Augusto Lostaunau Moscol

Eric Hobsbawm vigente

Augusto Lostaunau Moscol *

Gran historiador inglés nacido en la época del imperialismo británico (Alejandría-Egipto 1917), falleció en Londres en octubre de 2012. Testigo del siglo XX, su obra es considerada como la clave para conocer y comprender mejor el siglo pasado. Por ello, ejerce una influencia muy importante entre aquellos historiadores que desarrollan la Historia Ciencia.

Sobre sus años universitarios, Hobsbawm recuerda:

“En esos días el establishment universitario era, por lo general, hostil al marxismo. Sin embargo, todos los estudiantes de Cambridge y, hasta cierto punto, de Oxford, éramos marxistas y de hecho en la universidad yo llegué a pensar que la mayoría de nosotros aprendíamos mucho más hablando entre nosotros mismos de lo que aprendíamos con todos los profesores, salvo dos o tres. Y de hecho antes de la guerra hubo intentos por coordinar las discusiones entre los historiadores marxistas, aunque yo no participé mucho en eso”.

Es una situación recurrente en las Ciencias Sociales. Las Facultades están controladas por docentes que practican –y buscan imponer- las teorías que niegan el carácter científico del conocimiento social. Lo buscan relativizar y, en la mayoría de los casos, sólo pretender realizar un trabajo meramente descriptivo del hecho social estudiado. Negando en todo momento la capacidad interpretativa. Esto ocurre siempre en las Escuelas de Historia; por ello, la gran mayoría de los estudiantes (verdaderamente comprometidos con la profesión) forman círculos de estudios donde realizan lecturas que prácticamente son negadas en clases.

Además, se niega el Principio de Identificación (como lo denominó Efraín Morote Best) a ese factor que determina la investigación. Investigamos aquello con lo que nos sentimos plenamente identificados y estamos deseosos de conocer su génesis, desarrollo y factores que lo hacen posible. Muchas veces, desde los centros de control, se realizan concursos de becas para desviar los intereses hacia temas muy de moda. Hobsbawm recuerda que:

“Como estudiantes, a todos nos interesaba la cuestión del imperialismo, y algunos teníamos un contacto estrecho con lo que en aquellos días eran “estudiantes coloniales”, la mayor parte hindús, y conseguí que me pagaran un viaje como pasante de licenciatura para ir al Norte de África y hacer un estudio breve, y pensé que era un problema muy interesante. Todavía lamento no haber terminado, pero es que me llamó el ejército. Y mientras flojeaba durante la guerra y pensaba en qué iba hacer cuando saliera del ejército, decidí cambiar de tema por dos motivos. El primero es que mientras estaba en el ejército no había modo de hacer ninguna lectura preliminar sobre el, por decirle así, “problema del tercer mundo”. Y el segundo motivo es que por ese entonces me casé, mi esposa trabajaba y yo no me hacía a la idea de dejarla durante unos dos años para irme a Argelia”.

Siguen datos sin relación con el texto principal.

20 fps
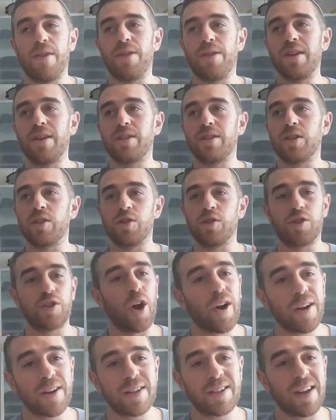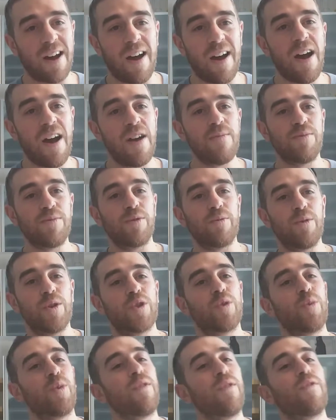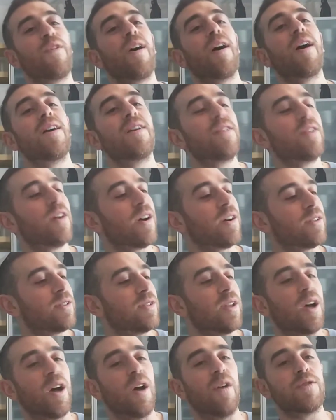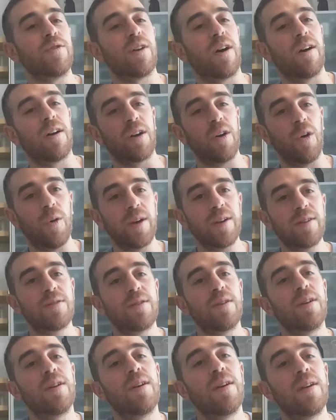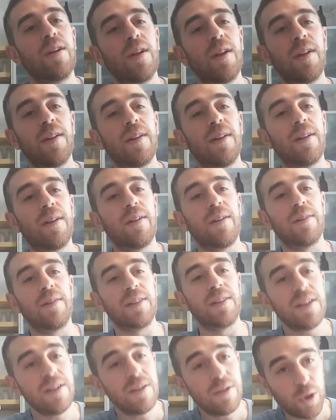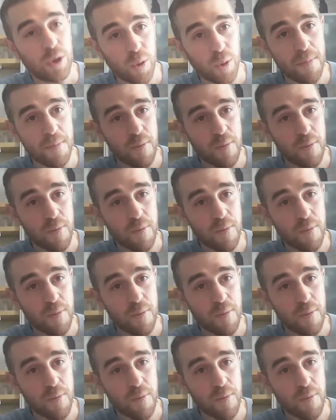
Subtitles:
these dark times in which we find ourselves are going to lead to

Es que algo “natural” entre los estudiantes de Historia es su interés por los hechos políticos. Para la gran mayoría –menos para aquellos ultraconservadores- los temas relacionados a hechos de otra índole no son atractivos. La universidad despierta el interés por la política. Más aun cuando los docentes niegan el carácter de los hechos que día a día el alumno percibe en su vida cotidiana. Negar la crisis moral de un país cuando la corrupción reina en todos los niveles es prácticamente tratar de engañar al alumno. Así, los estudiantes se rebelan contra esas negaciones e intensifican su formación académica y política. Estas relaciones se plasman luego en los trabajos que se empiezan a realizar y publicar. Eric Hobsbawm indica que:

“Empecé a escribir sobre la clase trabajadora casi por accidente. En un principio no me propuse hacer una tarea específica sobre la historia del trabajo obrero aunque, por supuesto, esa historia nos importaba como marxistas y comunistas”.

La vigencia de la obra de Eric Hobsbawm no sólo se encuentra en el nivel de su interpretación de los hechos estudiados; sino también, en los mismos hechos estudiados. Las huelgas y las disconformidades se pueden apreciar año tras año. En algún momento se trató de negar la existencia de la clase obrera. Hoy, su existencia es más real que todos los trabajos que se realizaron en su contra.

*Historiador a favor del Colegio Profesional de Historiadores del Perú.